Saved data entries:
☆ ☆ ☆ ☆
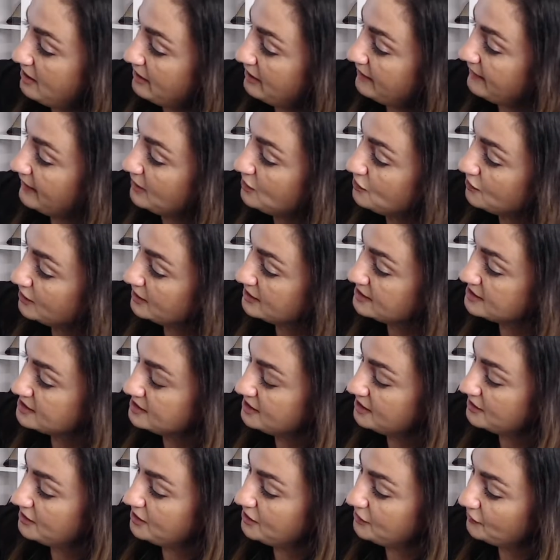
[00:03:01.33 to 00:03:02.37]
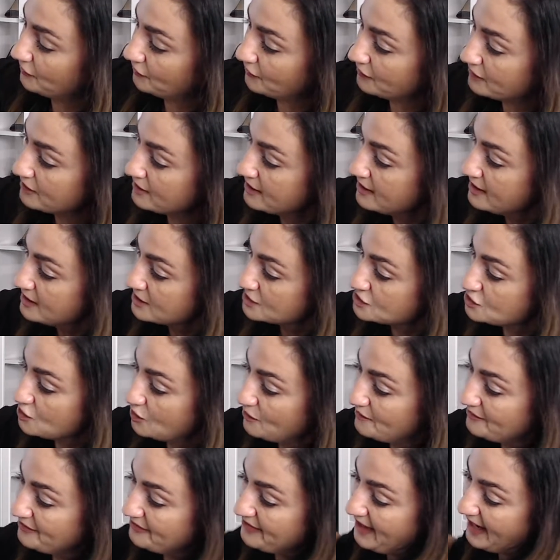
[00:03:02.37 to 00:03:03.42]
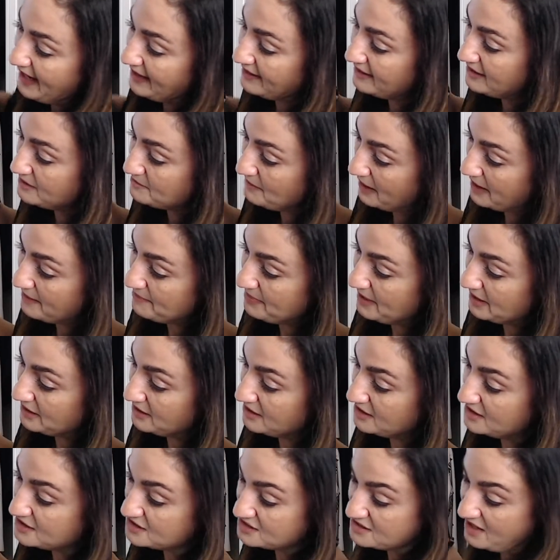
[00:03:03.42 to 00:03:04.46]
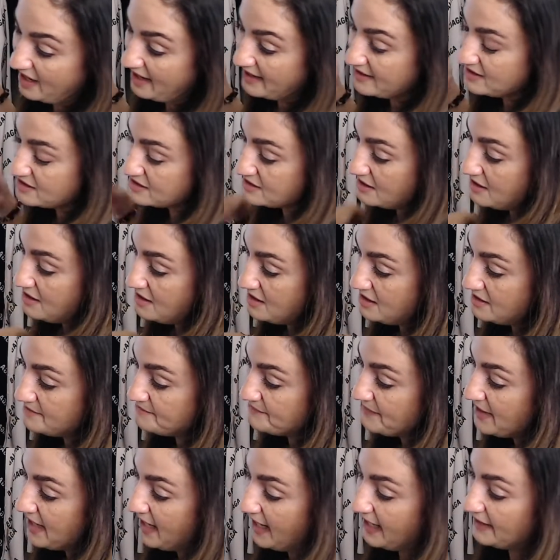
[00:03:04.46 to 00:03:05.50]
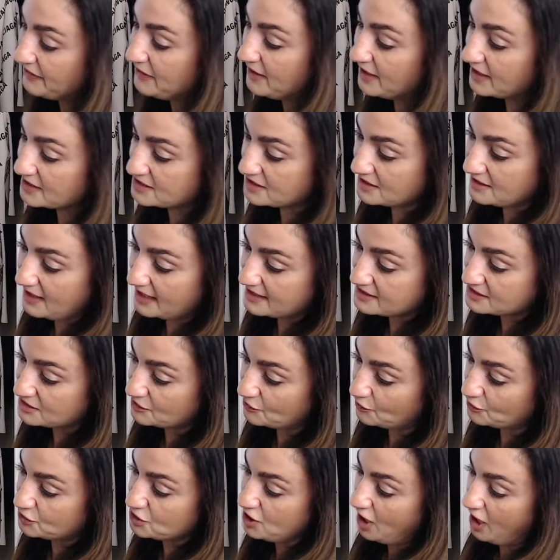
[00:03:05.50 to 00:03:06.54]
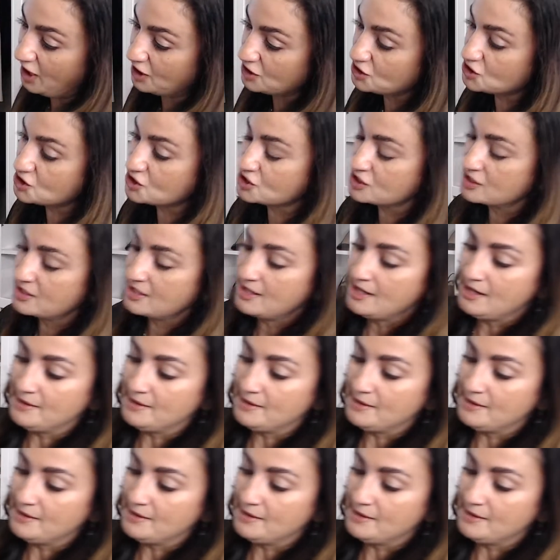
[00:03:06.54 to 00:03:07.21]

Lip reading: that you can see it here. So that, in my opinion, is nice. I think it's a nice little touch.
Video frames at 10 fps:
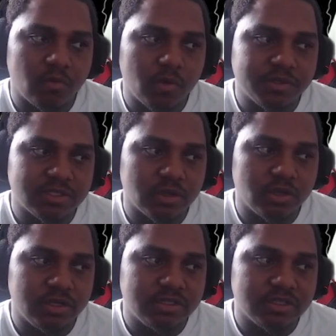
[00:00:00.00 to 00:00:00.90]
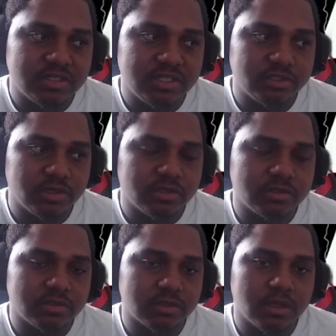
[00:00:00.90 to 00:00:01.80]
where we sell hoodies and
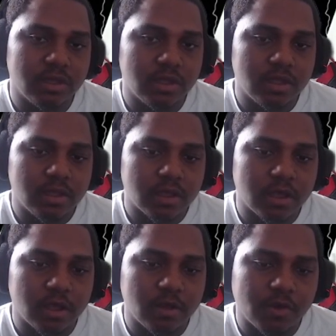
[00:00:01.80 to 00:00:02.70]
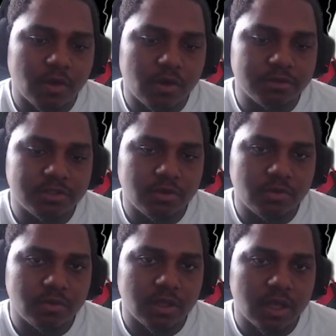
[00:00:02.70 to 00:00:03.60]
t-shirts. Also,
☆ ☆ ☆ ☆
Every entry above is to be copied verbatim, with the pictures removed.

_Solved problem_
[00:03:01.33 to 00:03:02.37]
[00:03:02.37 to 00:03:03.42]
[00:03:03.42 to 00:03:04.46]
[00:03:04.46 to 00:03:05.50]
[00:03:05.50 to 00:03:06.54]
[00:03:06.54 to 00:03:07.21]

Lip reading: that you can see it here. So that, in my opinion, is nice. I think it's a nice little touch.
Video frames at 10 fps:
[00:00:00.00 to 00:00:00.90]
[00:00:00.90 to 00:00:01.80]
where we sell hoodies and
[00:00:01.80 to 00:00:02.70]
[00:00:02.70 to 00:00:03.60]
t-shirts. Also,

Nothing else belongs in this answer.